§ Your goal
The reply should hold only the lines from the one with "(32.55 s to 33.55 s)" to the one with "[0:00.00-0:02.30]", both ends kept, exactly as they appear below, without any pictures.

§ Data for this task
▶

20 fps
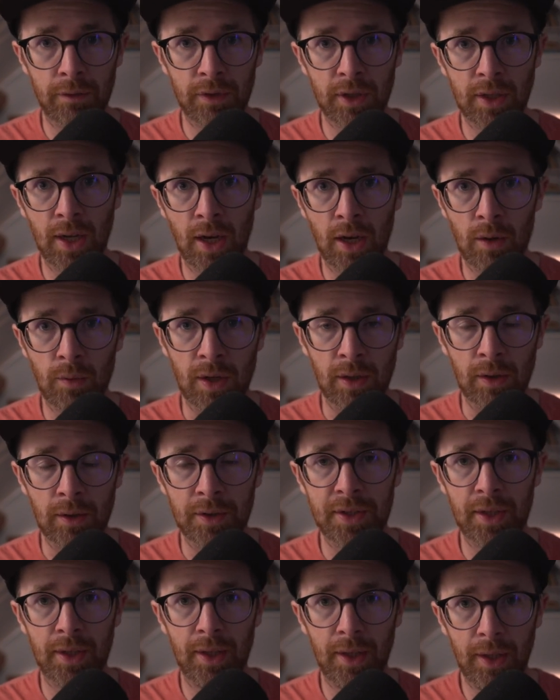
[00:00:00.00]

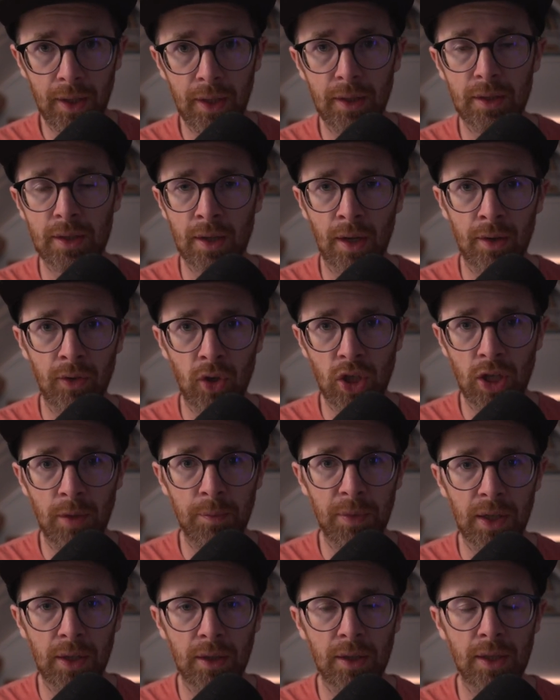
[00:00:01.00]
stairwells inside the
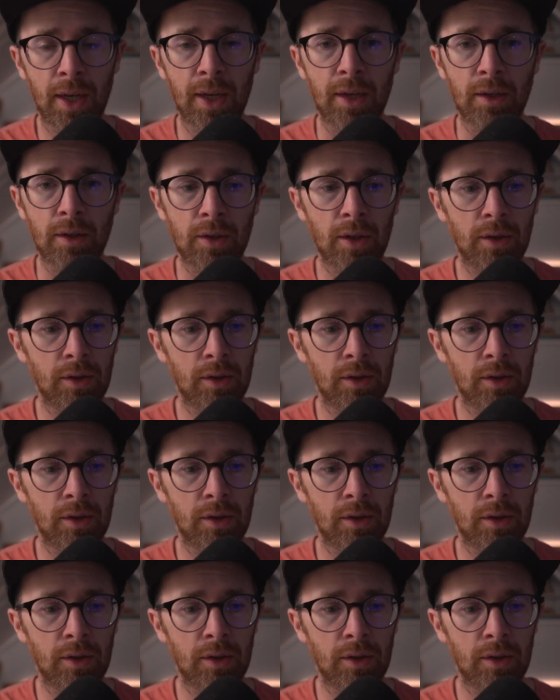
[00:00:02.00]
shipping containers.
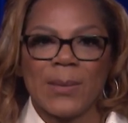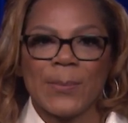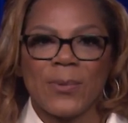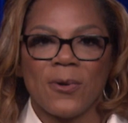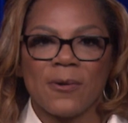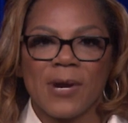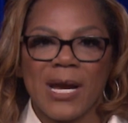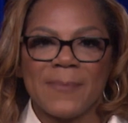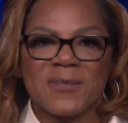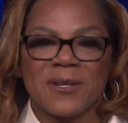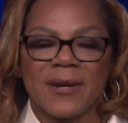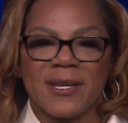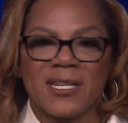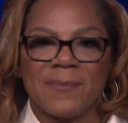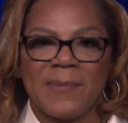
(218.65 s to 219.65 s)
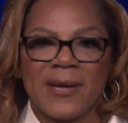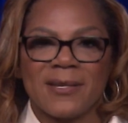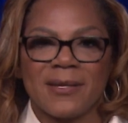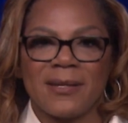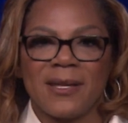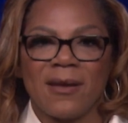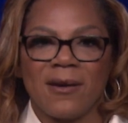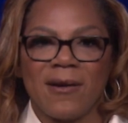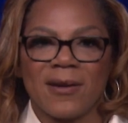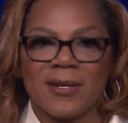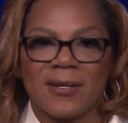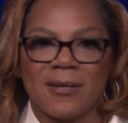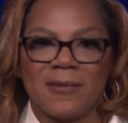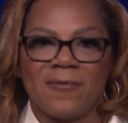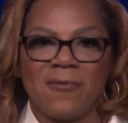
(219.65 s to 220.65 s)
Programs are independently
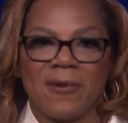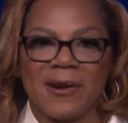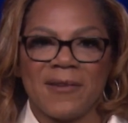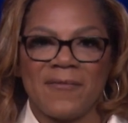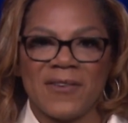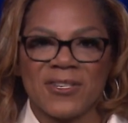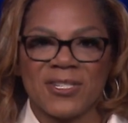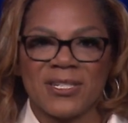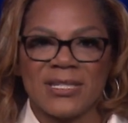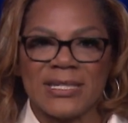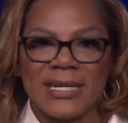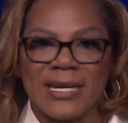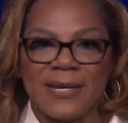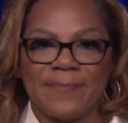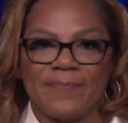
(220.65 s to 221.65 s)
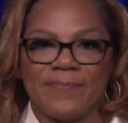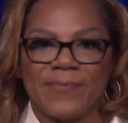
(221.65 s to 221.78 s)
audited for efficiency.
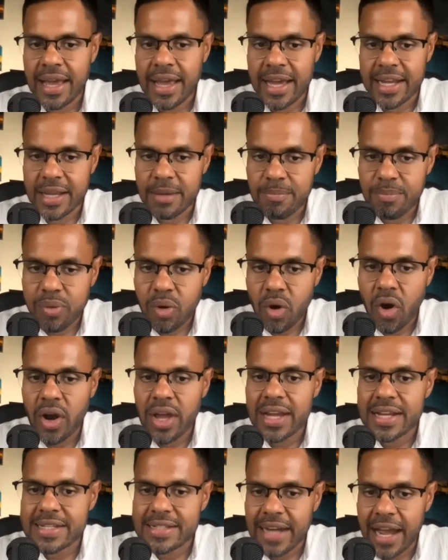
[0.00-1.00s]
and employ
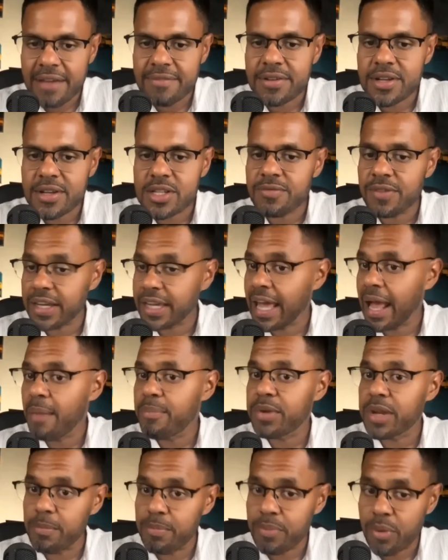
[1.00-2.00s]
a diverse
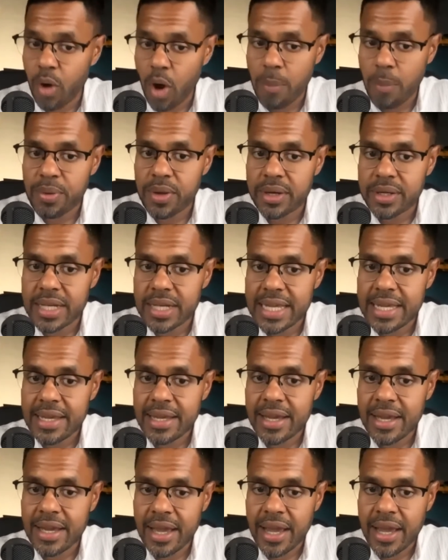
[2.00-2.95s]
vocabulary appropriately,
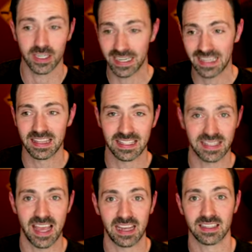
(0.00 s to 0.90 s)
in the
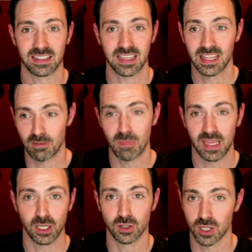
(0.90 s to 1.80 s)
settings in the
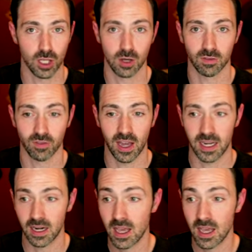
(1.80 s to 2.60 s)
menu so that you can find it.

◀
▶

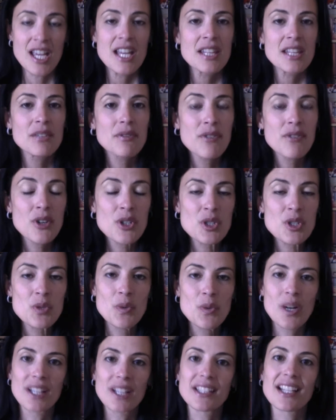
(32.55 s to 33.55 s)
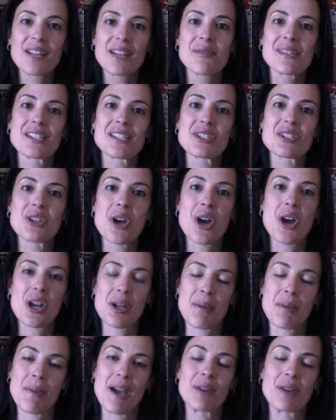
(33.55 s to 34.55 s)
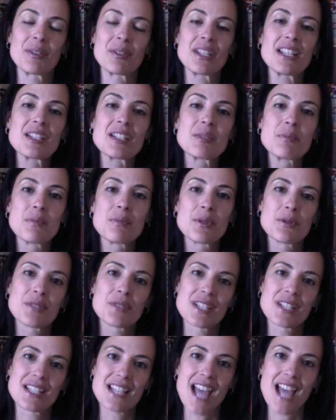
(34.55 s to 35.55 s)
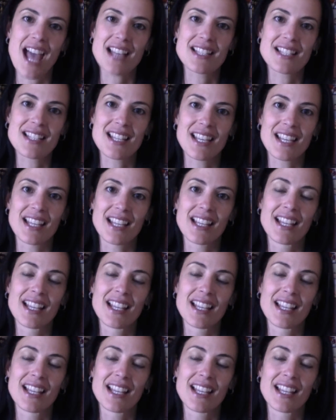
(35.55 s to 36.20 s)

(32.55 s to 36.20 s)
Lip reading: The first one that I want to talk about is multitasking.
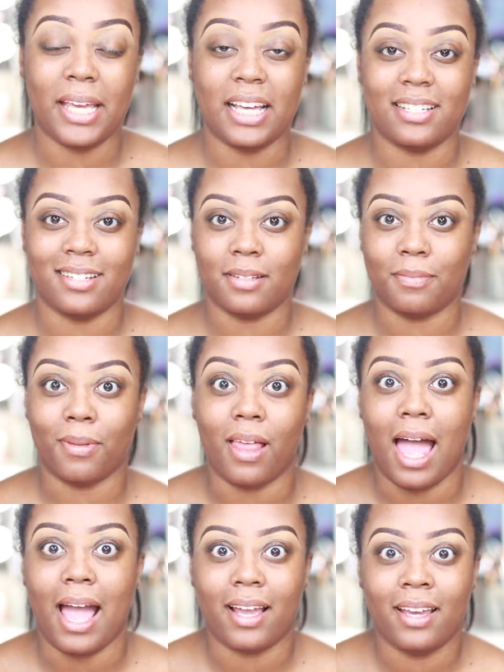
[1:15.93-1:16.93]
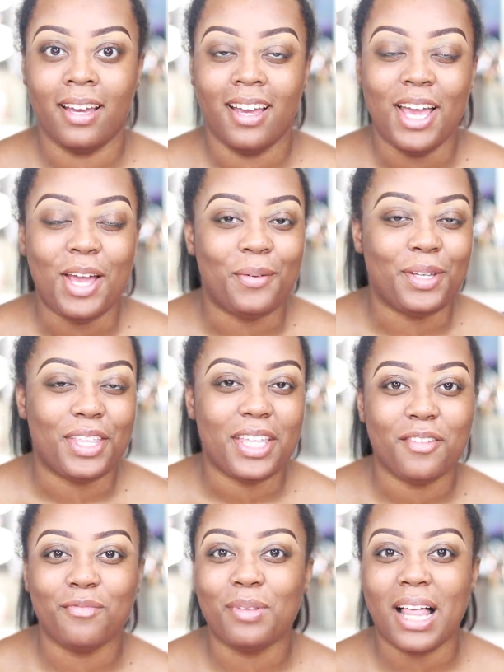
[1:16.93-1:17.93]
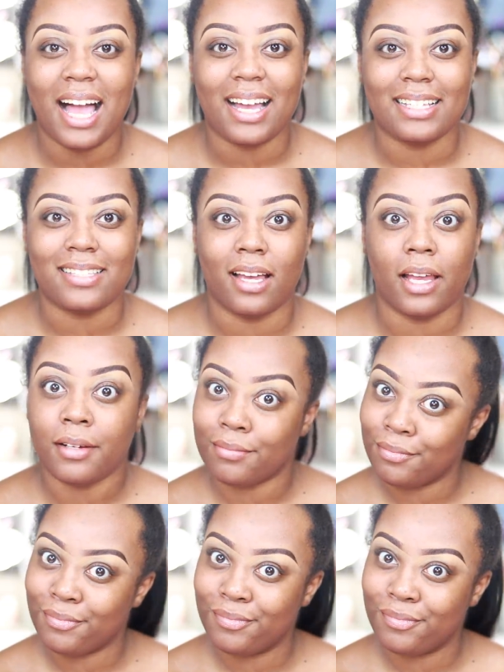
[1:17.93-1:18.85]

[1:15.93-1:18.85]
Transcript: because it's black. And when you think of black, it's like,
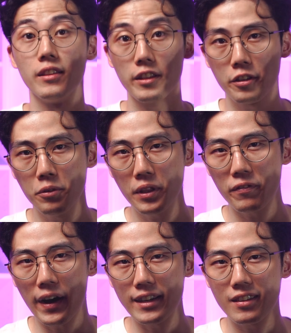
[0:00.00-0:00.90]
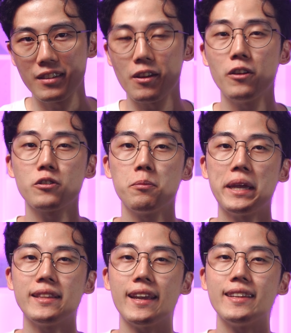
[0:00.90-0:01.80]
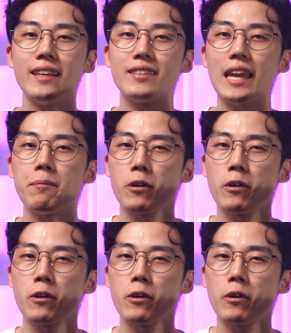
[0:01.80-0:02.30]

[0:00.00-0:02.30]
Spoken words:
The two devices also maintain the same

◀

§ Response
(32.55 s to 33.55 s)
(33.55 s to 34.55 s)
(34.55 s to 35.55 s)
(35.55 s to 36.20 s)

(32.55 s to 36.20 s)
Lip reading: The first one that I want to talk about is multitasking.
[1:15.93-1:16.93]
[1:16.93-1:17.93]
[1:17.93-1:18.85]

[1:15.93-1:18.85]
Transcript: because it's black. And when you think of black, it's like,
[0:00.00-0:00.90]
[0:00.90-0:01.80]
[0:01.80-0:02.30]

[0:00.00-0:02.30]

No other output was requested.